Remember that during the implicit differentiation we are trying to solve

\[h = \left(I-\frac{\partial f(z^*, x)}{\partial z^*}\right)^{-\top}g\]

i.e. in the linear system \(y = Ax\) our matrix \(A\) is equal to \(I-J\) where \(J\) is the Jacobian in the above equation. If the Jacobian is equal to the identity then our matrix $A=0$ and our system has no solution. In practice, \(z^{(t+1)} = \min(z^{(t)}, z^{'(t+1)})\) will reduce to \(f(z) = z\) in many dimensions of \(z\). This leads to many rows of the Jacobian being the identity due to the function effectively becoming \(f(x)=x\) in many dimensions. Thus leading to rows that are entirely zero in \(A\), which is ill-defined and has no solution causing the optimisation to break.

One solution is to try a soft-min, i.e. \(softmin_{\tau}(a,b) = \frac{ae^{-a/\tau}+be^{-b/\tau}}{e^{-a/\tau}+e^{-b/\tau}}\). Here we get the ability to trade off between convergence and the Jacobian being interesting.

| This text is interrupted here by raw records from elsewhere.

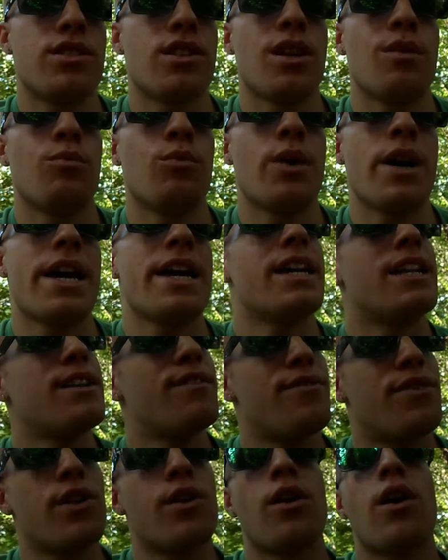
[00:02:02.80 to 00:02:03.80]
in some way.
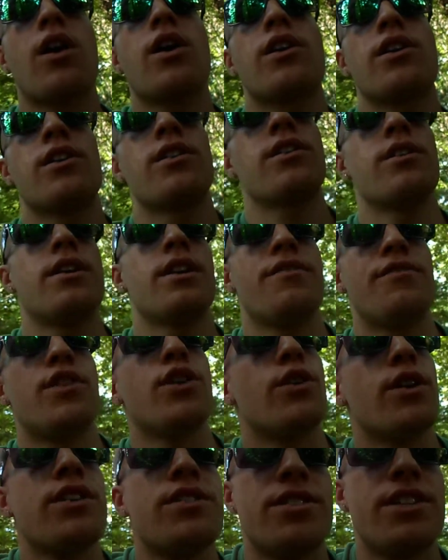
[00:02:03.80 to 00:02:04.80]
And if
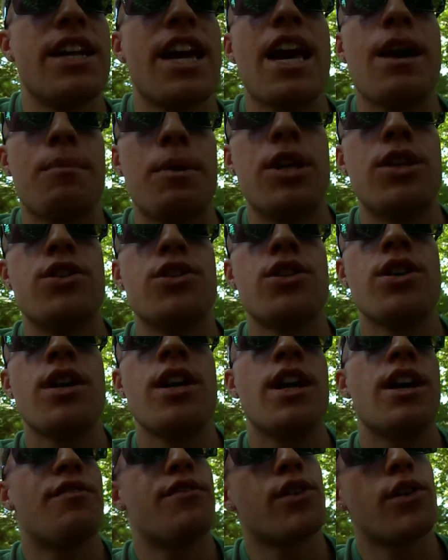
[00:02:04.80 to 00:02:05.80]
there is damage,
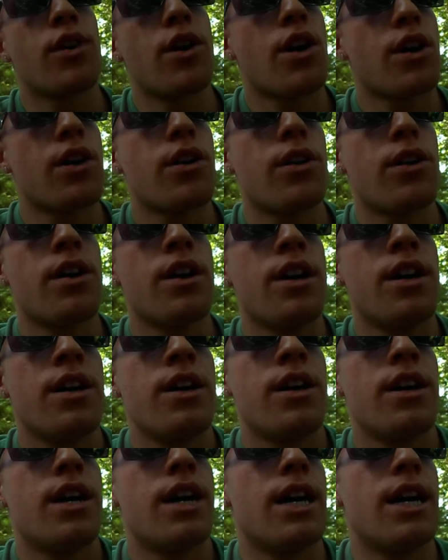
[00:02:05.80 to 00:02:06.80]
if there are
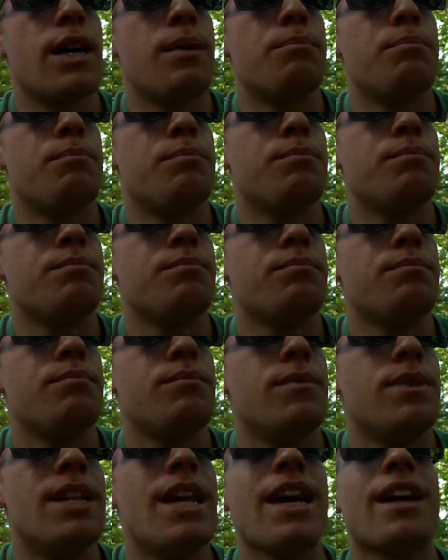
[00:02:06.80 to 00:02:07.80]

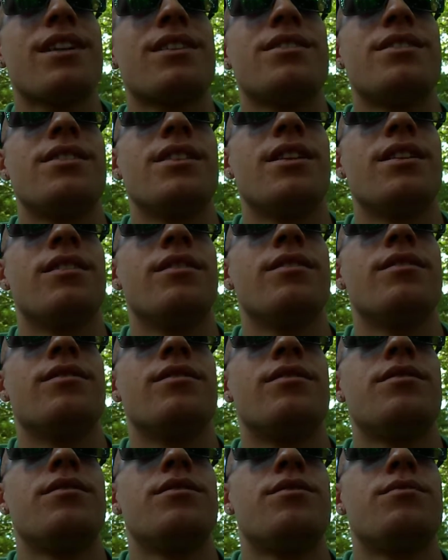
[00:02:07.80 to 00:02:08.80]
nicks
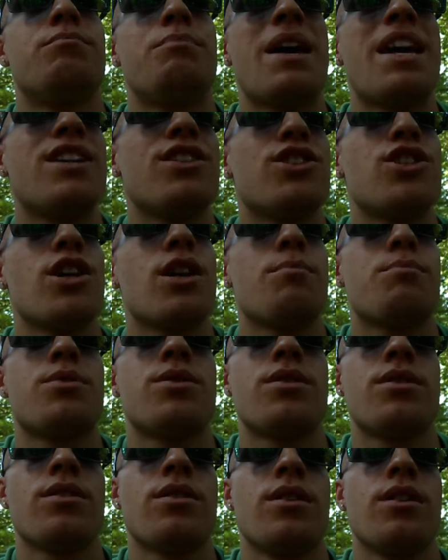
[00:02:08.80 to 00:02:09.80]
and paint
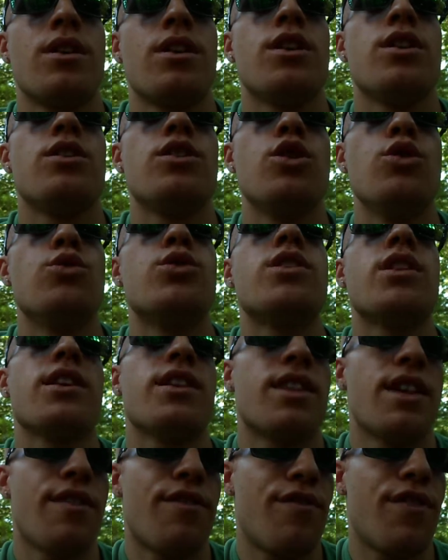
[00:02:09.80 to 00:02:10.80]
chips,
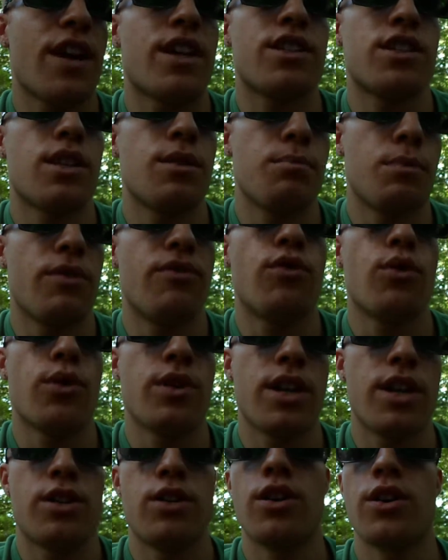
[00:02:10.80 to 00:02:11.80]
usually they fix them
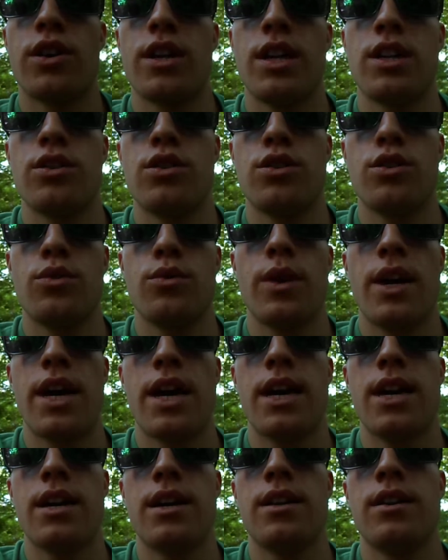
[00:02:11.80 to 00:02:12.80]
before they turn into
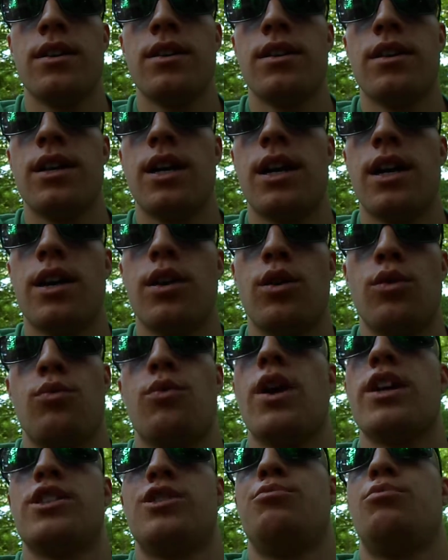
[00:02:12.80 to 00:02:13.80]
a
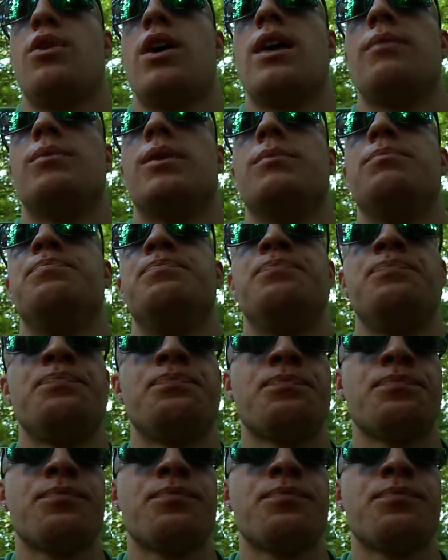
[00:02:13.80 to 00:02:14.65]
rust problem.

For \(\tau<<1\) we basically recover the min operation and for \(\tau>>1\) we simply get an average, i.e. an exponential moving average. In practice, there was not a trade-off for which we consistently have an interesting Jacobian, while also converging sufficiently fast.

What do we take away?

  1. Training to reach a fixed point can work as way to determine when to stop reasoning. But it gets increasingly more difficult as the underlying problem gets harder.
  2. It’s unclear what inductive bias to choose in order to ensure fast enough convergence to a fixed point. There are downsides such as uninformative gradients at the fixed point.
  3. Optimisation is tricky and stands in the way. In particular, with implicit differentiation through the fixed point.